(Beginning of RECORDS)

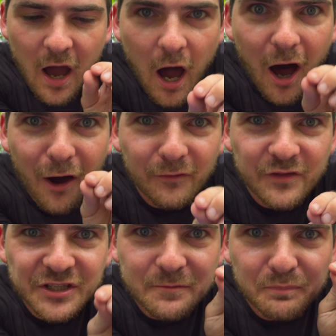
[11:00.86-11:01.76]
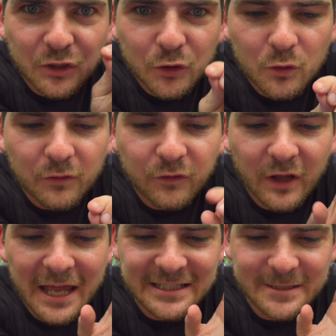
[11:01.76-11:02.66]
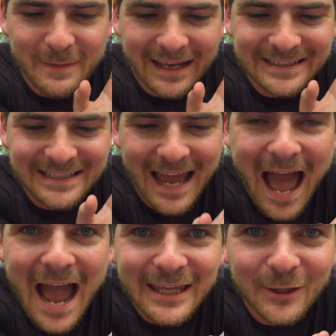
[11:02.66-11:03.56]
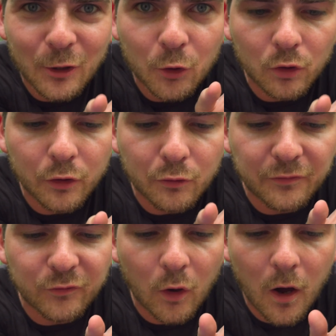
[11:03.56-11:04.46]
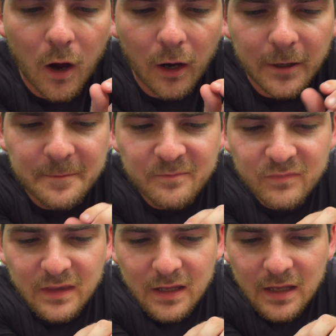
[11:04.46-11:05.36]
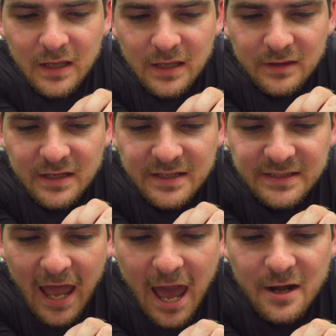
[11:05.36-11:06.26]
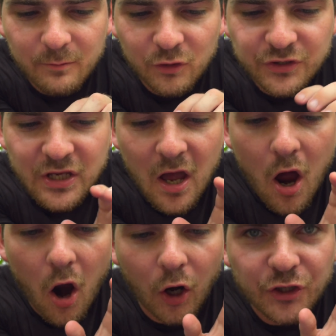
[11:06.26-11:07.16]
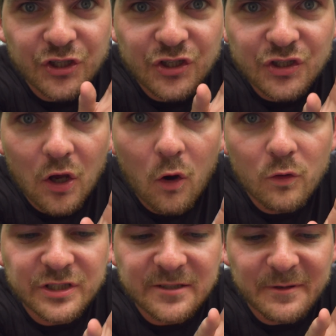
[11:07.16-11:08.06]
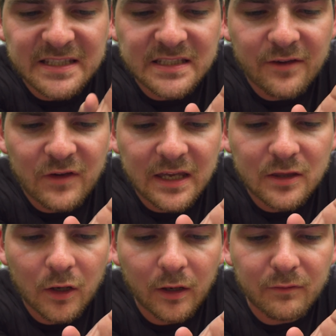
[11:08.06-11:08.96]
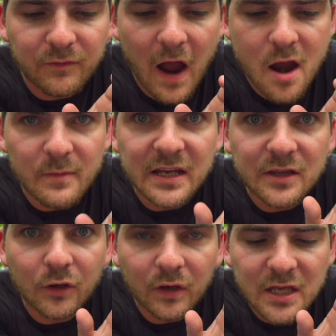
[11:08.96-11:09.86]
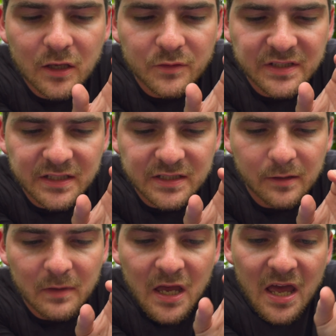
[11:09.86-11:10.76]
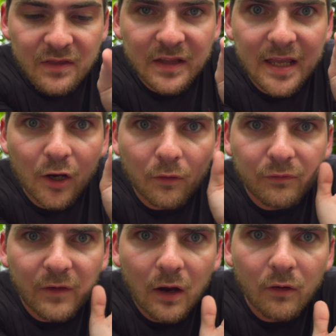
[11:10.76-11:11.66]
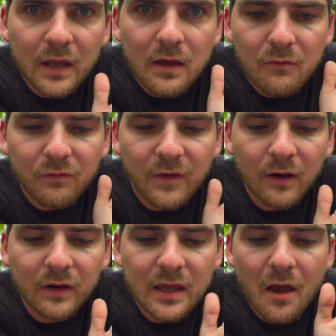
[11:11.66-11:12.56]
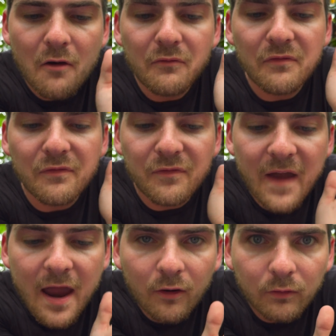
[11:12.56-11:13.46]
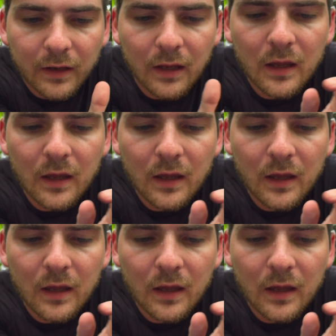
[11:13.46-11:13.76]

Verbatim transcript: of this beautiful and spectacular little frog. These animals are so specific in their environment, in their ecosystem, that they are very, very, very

(End of RECORDS)
(Beginning of RECORDS)

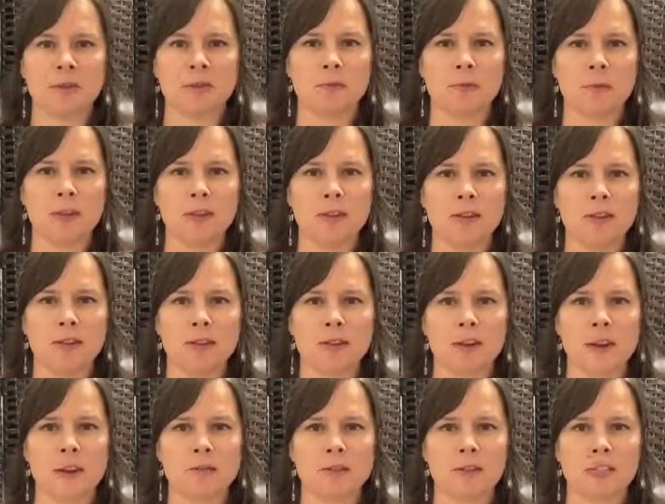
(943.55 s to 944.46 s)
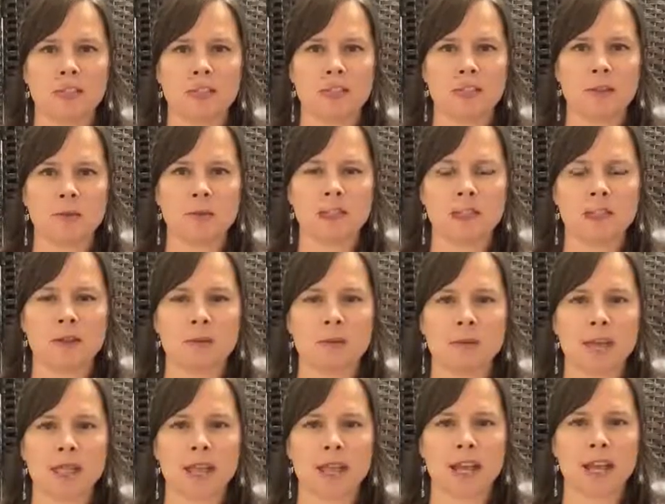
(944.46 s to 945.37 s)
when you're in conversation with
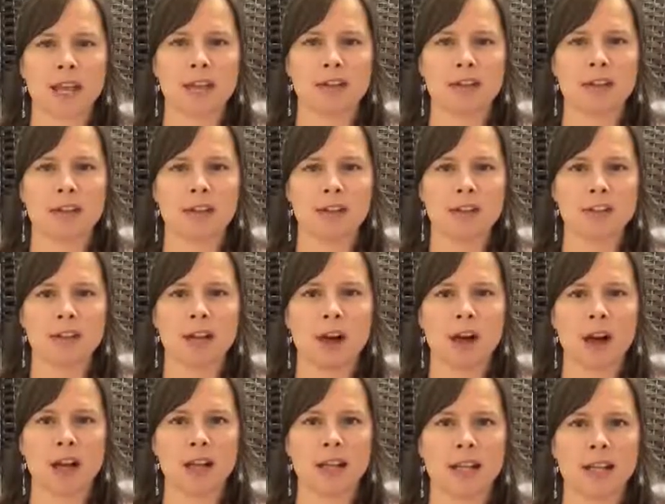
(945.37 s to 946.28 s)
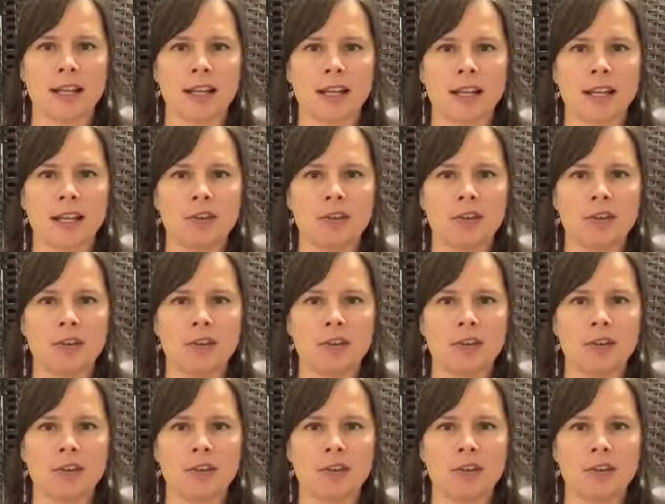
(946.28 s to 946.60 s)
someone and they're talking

(End of RECORDS)

**EXERCISE DETAILS**
For this exercise, transcribe exactly the part of the records above that opens with the line containing "[11:10.76-11:11.66]" and closes with the one containing "Verbatim transcript: of". Pictures are not part of the copy.

**RESULT OF THIS EXERCISE**
[11:10.76-11:11.66]
[11:11.66-11:12.56]
[11:12.56-11:13.46]
[11:13.46-11:13.76]

Verbatim transcript: of this beautiful and spectacular little frog. These animals are so specific in their environment, in their ecosystem, that they are very, very, very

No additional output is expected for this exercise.